When the news of the day is a constant reminder of violence, movie stars over the edge, self-serving politicians, killers on the loose and all that crazy stuff, I hold on to this: There are millions of ordinary Americans whose lives are focused on service to others.

And a large number of those are older Americans who've given a new definition to retirement.

That's why I love to catch up with folks such as Candice Taylor. After retiring from a career in banking, she focused her energy and talent on organizing volunteers and learning carpentry skills.

Most meaningful, perhaps, was a week spent in Slidell, La., last spring with 23 other volunteers from Snohomish County building homes among the ruins left behind by Hurricane Katrina.

Slidell, "the Camellia City," had a population of 25,000 before the hurricane. Twenty-five miles from New Orleans, Slidell is on the northeast shore of Lake Pont­chartrain. Marinas, public parks and small business bordered the lakeshore before Katrina.

On Aug. 29, 2005, Katrina arrived with hurricane winds that reached 176 mph and a tidal surge on the lake that sent 26 feet of water inland. When the storm ended, and refugees from other devastated areas of the region began to seek someplace to live and work, Slidell's population neared 100,000 new residents. Many who came were homeless.

The Habitat for Humanity chapter that was building a few homes each year in Slidell set a new goal: 80 to 100 new homes a year as the recovery effort began. The call for volunteers across the country reached the Everett office of Habitat. That resulted in last April's work trip to a rural Slidell neighborhood, Lacombe.

A few weeks ago, Taylor returned to Lacombe with another team of volunteers.

The neighborhood where they worked in April is a planned development of 15 Habitat homes in various stages of construction. This trip they found four more houses almost finished, eight more under way.

The work was hard and a part of her continued learning experience, Taylor said. Many of the tasks involved electrical systems: wiring, installing outlets and putting in breaker boxes. She was in the thick of it.

"Volunteers do pretty much everything … siding, sheet-metal work, trim. We made some real progress."

Since accommodations are still limited, Taylor's team stayed in a makeshift bunkhouse set up in a strip mall. The owner cleaned a portion of the storefronts after Katrina, but the mall still lacks retail tenants.

The volunteers, who traveled at their own expense, paid $100 a week for rent and one meal a day.

"For the first week we had a raccoon living in the ceiling and then he was captured and returned to the wild. Believe me, we hoped all along it was a raccoon, not large rats," she said.

Their makeshift quarters were palaces compared to the conditions and suffering many of the people they were there to help have endured.

One woman, homeless for two years with her adopted mentally disabled sons, was preparing to move into her new Habitat home when someone broke in and stole her appliances. The following week a pipe broke, flooding the kitchen. Still, Taylor said, the woman's spirit was not broken. She helped with cleanup and repairs and moved in with her two boys.
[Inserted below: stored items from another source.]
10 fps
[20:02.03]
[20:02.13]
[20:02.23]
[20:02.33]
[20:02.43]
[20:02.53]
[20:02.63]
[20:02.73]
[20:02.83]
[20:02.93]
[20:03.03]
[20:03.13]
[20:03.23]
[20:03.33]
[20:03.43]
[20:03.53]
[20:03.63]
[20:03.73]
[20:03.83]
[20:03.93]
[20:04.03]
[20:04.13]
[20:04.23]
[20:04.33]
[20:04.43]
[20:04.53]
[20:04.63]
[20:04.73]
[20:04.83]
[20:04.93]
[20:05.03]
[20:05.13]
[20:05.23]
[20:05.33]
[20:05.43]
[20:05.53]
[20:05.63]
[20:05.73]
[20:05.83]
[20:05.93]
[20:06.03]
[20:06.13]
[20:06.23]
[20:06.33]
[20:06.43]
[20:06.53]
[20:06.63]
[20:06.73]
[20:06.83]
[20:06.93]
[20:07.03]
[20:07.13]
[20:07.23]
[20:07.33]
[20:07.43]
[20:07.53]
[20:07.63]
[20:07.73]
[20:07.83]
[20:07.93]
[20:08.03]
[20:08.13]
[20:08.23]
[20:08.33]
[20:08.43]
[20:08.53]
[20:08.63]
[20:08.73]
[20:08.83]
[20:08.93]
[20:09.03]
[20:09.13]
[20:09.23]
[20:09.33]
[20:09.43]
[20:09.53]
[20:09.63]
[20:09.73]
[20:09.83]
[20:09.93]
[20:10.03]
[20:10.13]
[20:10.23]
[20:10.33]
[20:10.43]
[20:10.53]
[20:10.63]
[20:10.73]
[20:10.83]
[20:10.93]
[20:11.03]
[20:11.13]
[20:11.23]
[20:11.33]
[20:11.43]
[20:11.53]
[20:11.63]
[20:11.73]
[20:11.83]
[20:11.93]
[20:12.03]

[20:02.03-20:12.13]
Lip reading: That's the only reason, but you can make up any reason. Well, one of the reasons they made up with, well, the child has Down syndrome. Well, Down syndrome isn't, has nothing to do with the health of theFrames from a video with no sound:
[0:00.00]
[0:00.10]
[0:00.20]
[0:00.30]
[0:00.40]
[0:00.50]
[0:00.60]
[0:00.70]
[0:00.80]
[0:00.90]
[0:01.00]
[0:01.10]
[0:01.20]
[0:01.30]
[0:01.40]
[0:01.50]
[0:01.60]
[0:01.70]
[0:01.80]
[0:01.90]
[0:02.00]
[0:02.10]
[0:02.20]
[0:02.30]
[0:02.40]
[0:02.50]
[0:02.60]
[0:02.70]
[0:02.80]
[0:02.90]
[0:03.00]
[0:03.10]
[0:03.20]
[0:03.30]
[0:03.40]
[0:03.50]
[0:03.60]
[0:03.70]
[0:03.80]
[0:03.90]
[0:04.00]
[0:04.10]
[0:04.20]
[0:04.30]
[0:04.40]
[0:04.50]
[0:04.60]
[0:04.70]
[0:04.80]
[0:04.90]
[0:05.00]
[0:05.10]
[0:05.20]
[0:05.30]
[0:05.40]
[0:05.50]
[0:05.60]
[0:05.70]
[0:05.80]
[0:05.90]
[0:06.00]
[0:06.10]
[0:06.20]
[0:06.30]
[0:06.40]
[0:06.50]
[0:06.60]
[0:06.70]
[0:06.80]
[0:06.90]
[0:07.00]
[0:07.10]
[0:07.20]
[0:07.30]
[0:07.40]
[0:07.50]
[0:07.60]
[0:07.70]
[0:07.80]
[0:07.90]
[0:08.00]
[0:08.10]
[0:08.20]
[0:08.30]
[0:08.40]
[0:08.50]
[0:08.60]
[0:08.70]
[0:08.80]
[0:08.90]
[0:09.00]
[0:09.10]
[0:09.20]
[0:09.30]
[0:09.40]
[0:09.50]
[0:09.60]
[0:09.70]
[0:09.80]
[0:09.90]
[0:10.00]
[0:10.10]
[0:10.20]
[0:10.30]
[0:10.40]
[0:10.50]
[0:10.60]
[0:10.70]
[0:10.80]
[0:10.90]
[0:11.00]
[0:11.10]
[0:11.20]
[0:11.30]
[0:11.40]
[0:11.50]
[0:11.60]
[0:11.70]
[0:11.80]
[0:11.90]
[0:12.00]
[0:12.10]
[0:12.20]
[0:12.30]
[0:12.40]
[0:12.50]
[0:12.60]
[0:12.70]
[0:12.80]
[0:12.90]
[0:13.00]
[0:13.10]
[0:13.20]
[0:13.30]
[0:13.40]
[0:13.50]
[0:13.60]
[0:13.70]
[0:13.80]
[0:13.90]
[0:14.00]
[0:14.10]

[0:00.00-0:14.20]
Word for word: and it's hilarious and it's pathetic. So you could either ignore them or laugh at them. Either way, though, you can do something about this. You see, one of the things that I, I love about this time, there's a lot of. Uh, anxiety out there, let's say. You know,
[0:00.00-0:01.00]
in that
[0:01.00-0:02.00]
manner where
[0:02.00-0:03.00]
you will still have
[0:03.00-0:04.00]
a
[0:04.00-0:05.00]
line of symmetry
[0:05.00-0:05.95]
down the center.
The houses are small, about 800 to 1,000 square feet, with one bathroom and a nice porch and windows opening to allow a breeze to flow through. For a family that's been homeless, living with different relatives, these houses mean they can be together at last.

The site supervisor for Habitat lives in a house with other workers. His two children live temporarily with his parents. When Katrina destroyed his home, he lived for a time with nine members of his family in a Biloxi, Miss., hotel room.

Working for Habitat and putting in the sweat equity on a home for his family has given him new hope, Taylor said.

In the spirit of offering what he could to the volunteers from this community, he and the site crew made a dinner of chicken gizzards and red gravy for their new friends from Snohomish County.

These are folks who have experienced enormous losses and yet it has not dampened their spirits, nor their belief in what is possible through their own hard work, Taylor said. They are thankful for all the help they receive.